TASK OBJECTIVE -> Each record below should be output verbatim, without pictures.
Segment Start: EXERCISE MATERIAL
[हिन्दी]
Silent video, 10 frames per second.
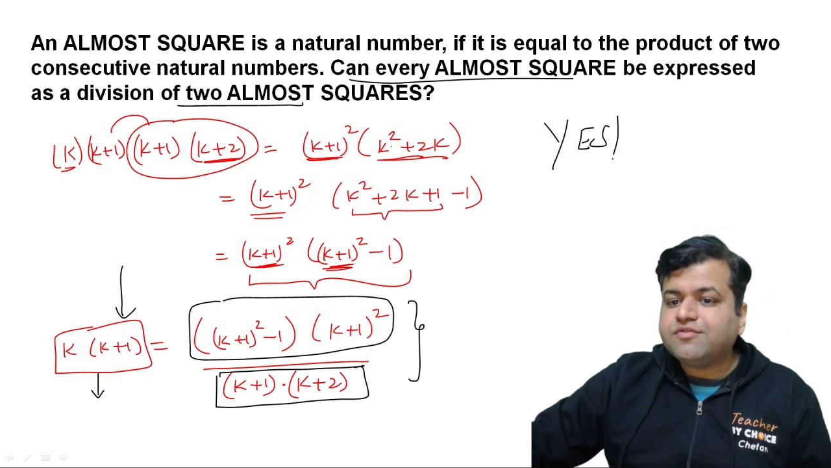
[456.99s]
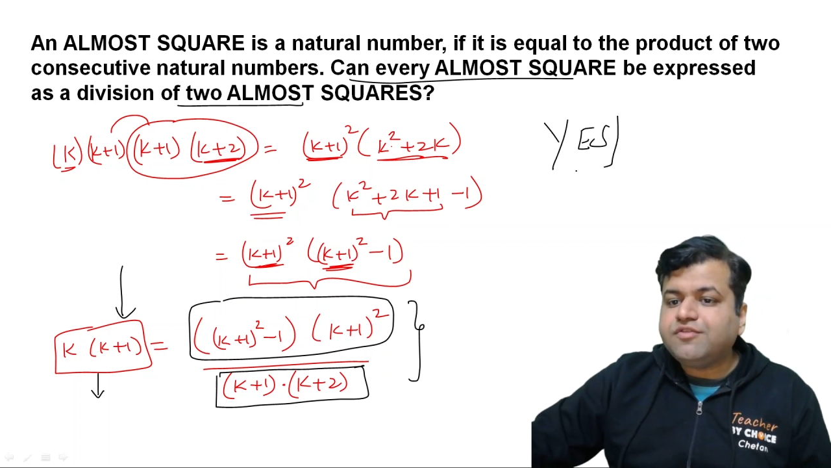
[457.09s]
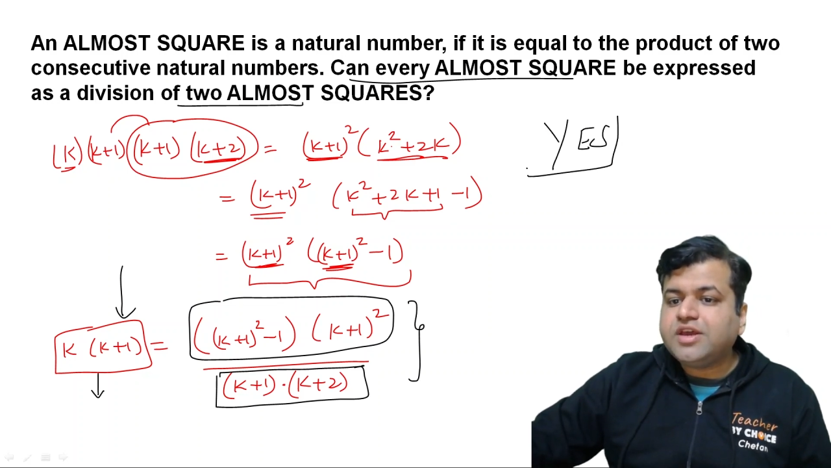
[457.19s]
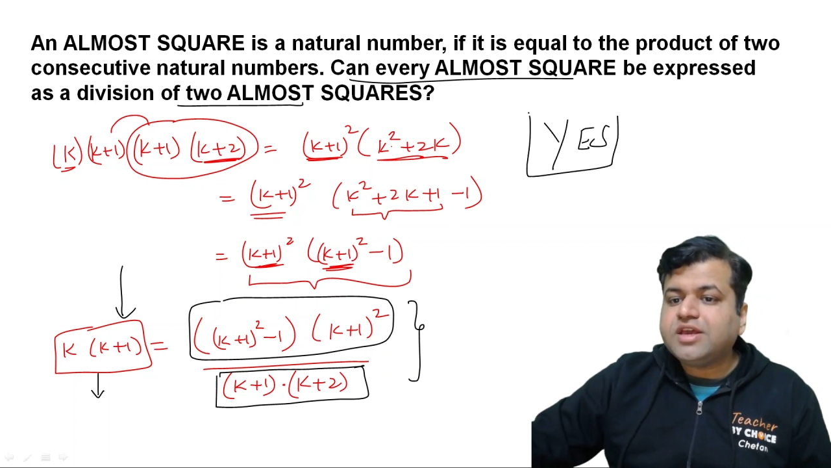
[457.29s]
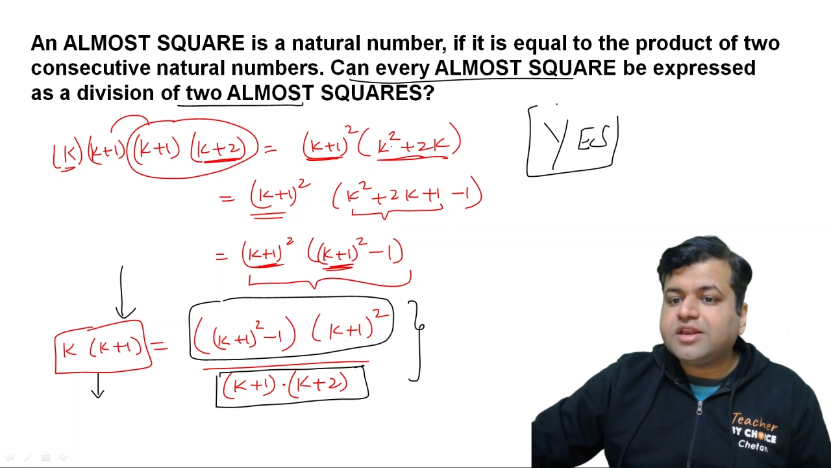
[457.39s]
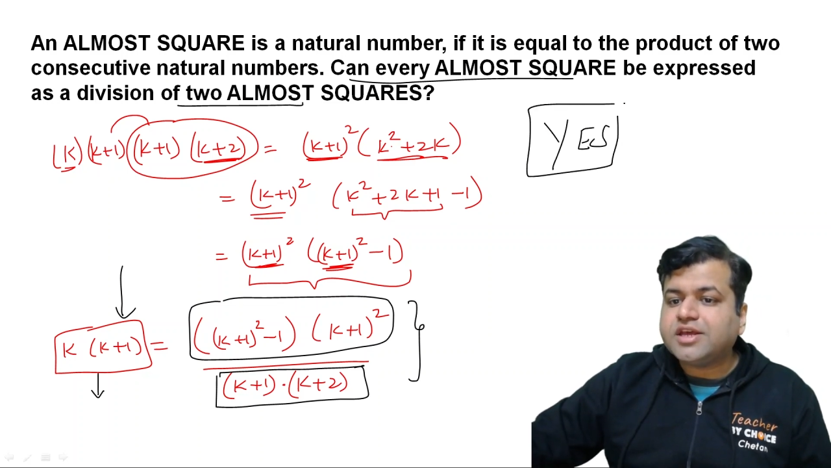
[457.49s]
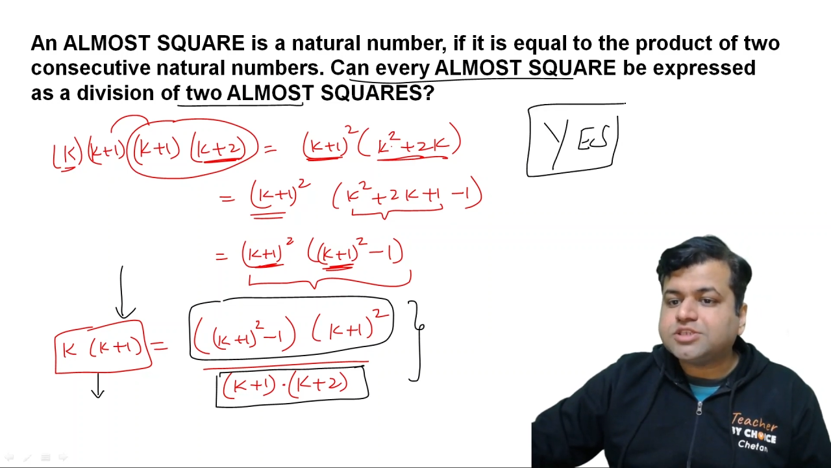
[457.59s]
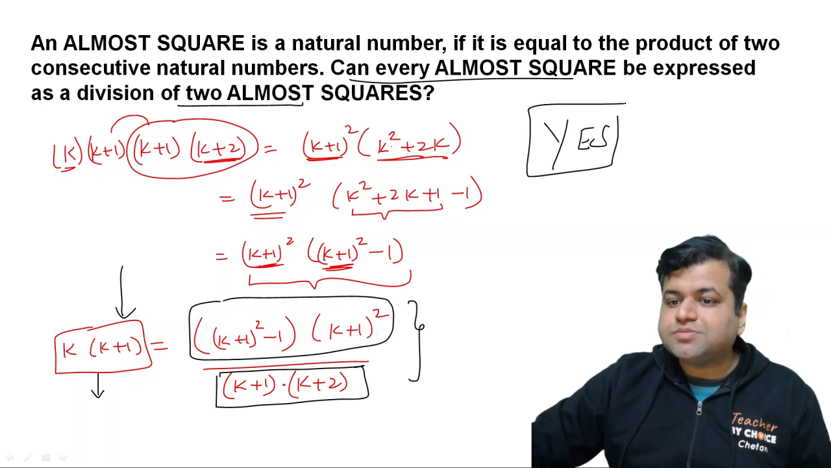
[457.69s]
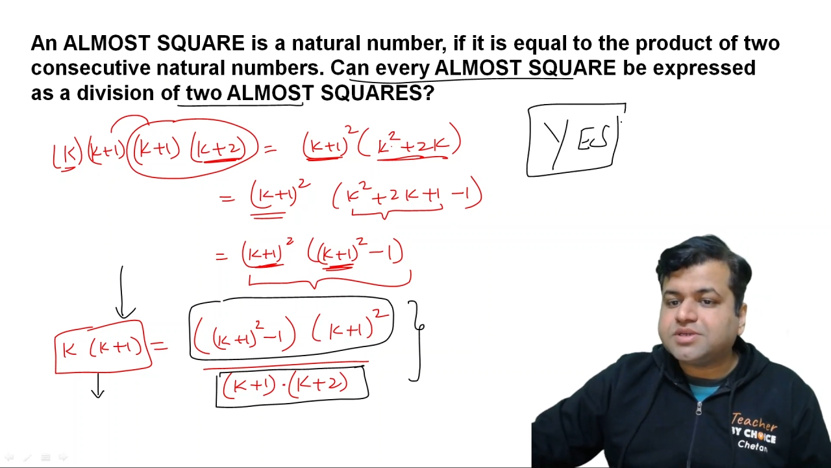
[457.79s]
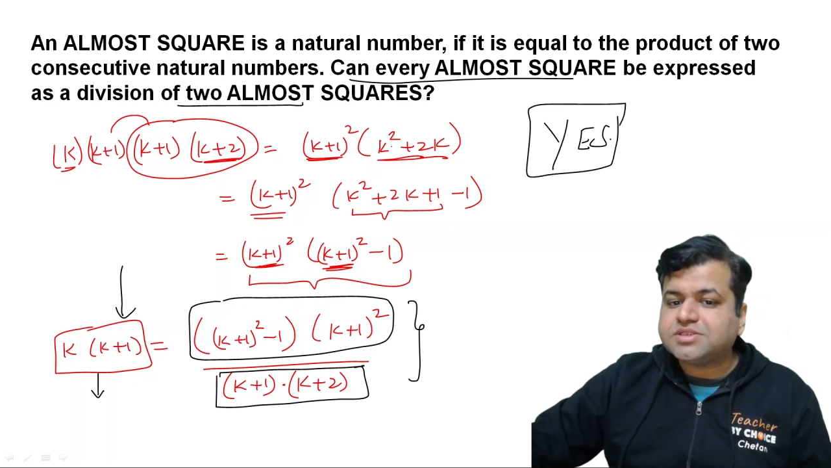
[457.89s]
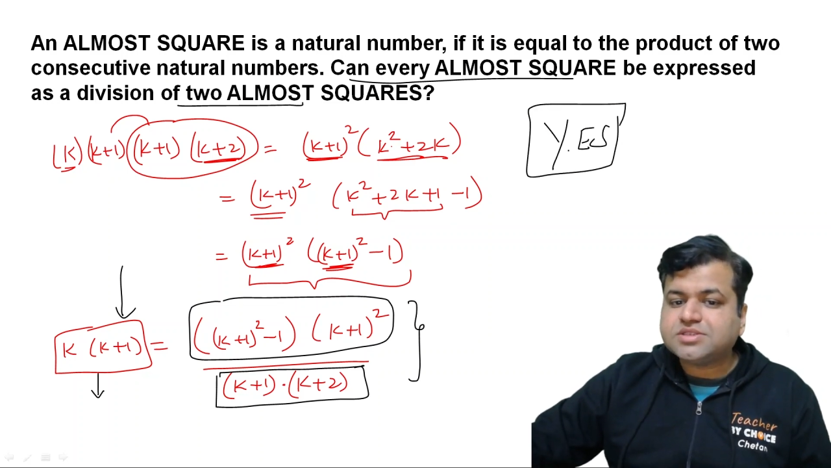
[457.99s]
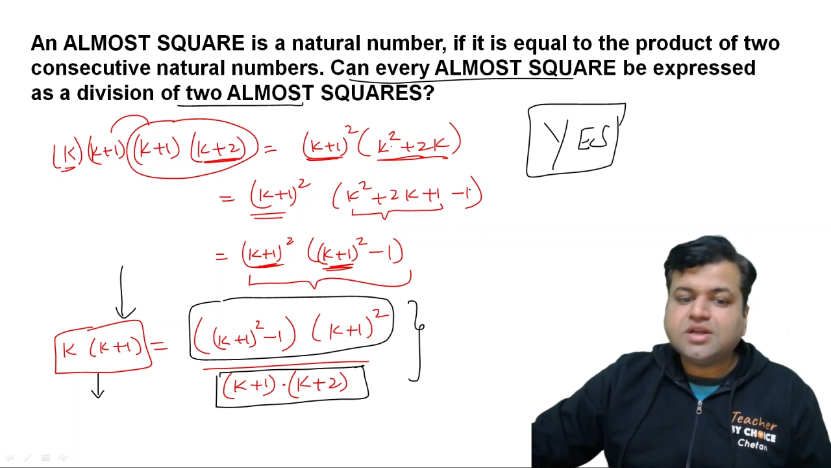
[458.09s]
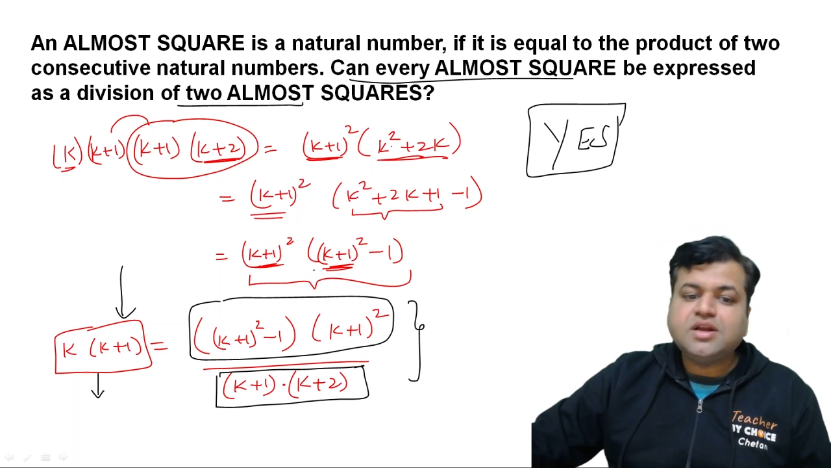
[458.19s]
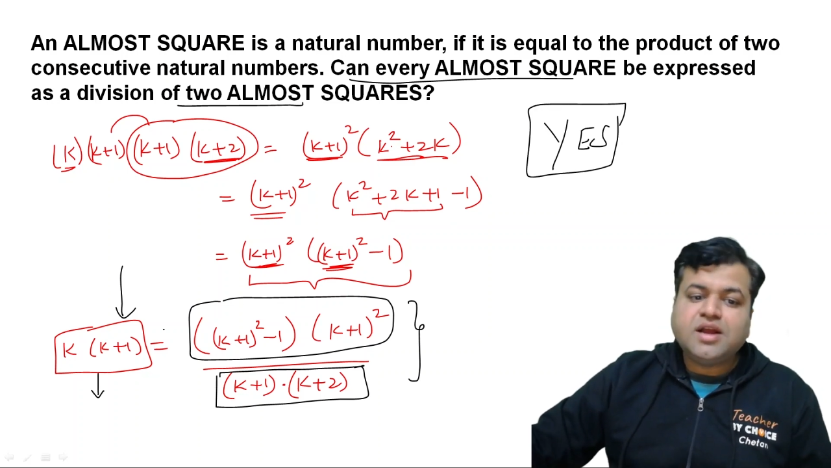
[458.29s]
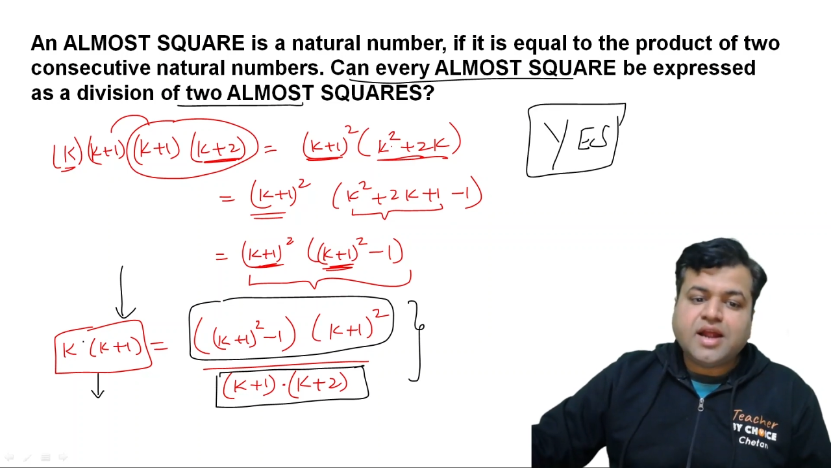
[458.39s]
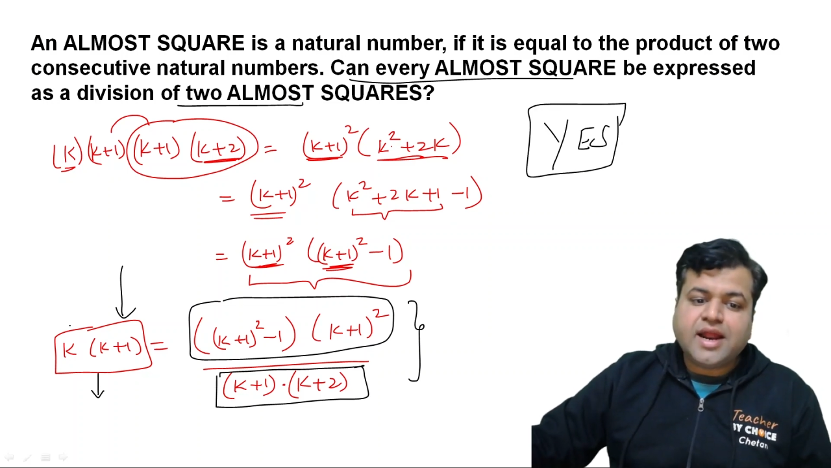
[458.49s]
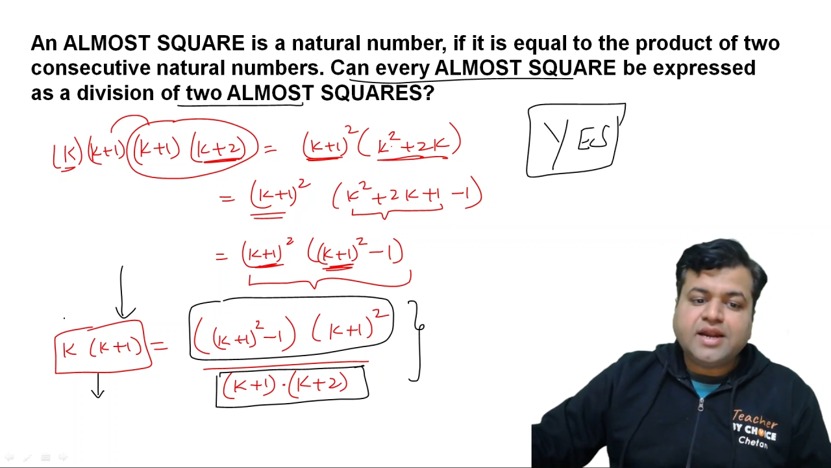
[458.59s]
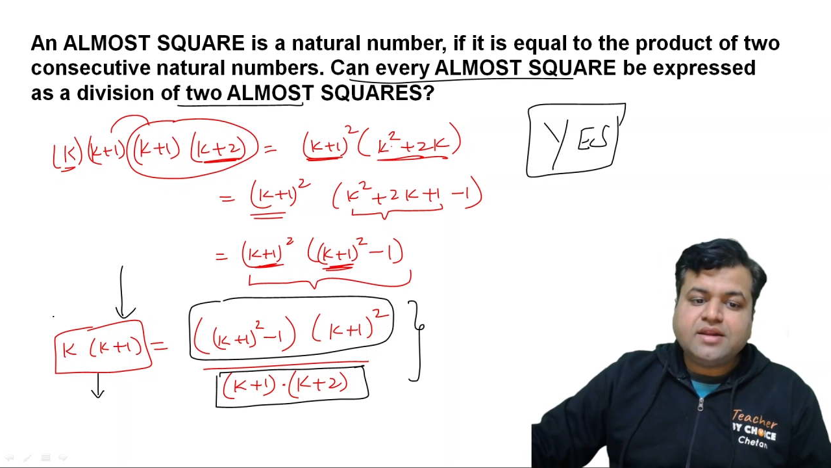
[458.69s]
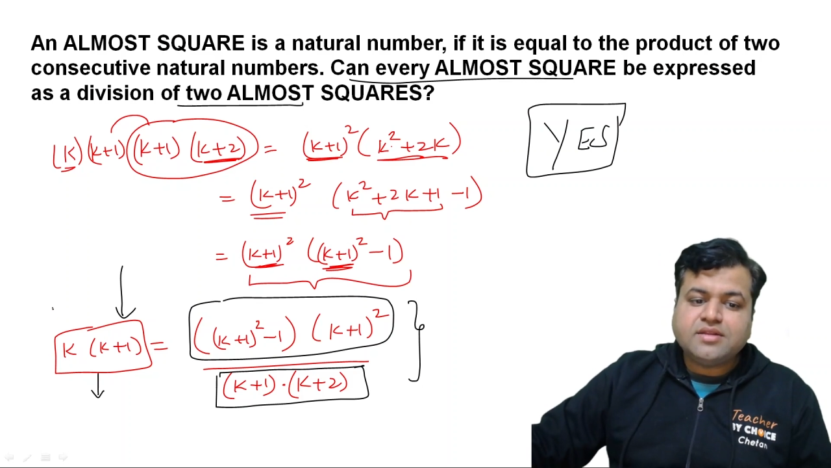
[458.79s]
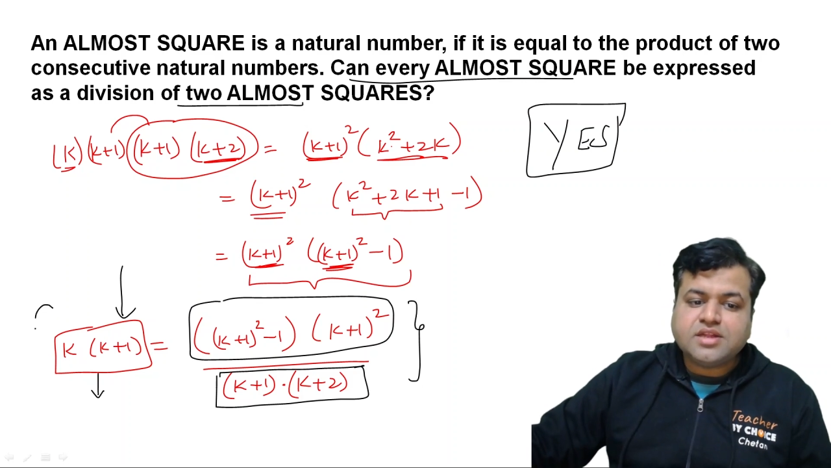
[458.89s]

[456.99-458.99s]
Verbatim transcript: we can express and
Segment End: EXERCISE MATERIAL
TASK RESULT ->
[हिन्दी]
Silent video, 10 frames per second.
[456.99s]
[457.09s]
[457.19s]
[457.29s]
[457.39s]
[457.49s]
[457.59s]
[457.69s]
[457.79s]
[457.89s]
[457.99s]
[458.09s]
[458.19s]
[458.29s]
[458.39s]
[458.49s]
[458.59s]
[458.69s]
[458.79s]
[458.89s]

[456.99-458.99s]
Verbatim transcript: we can express and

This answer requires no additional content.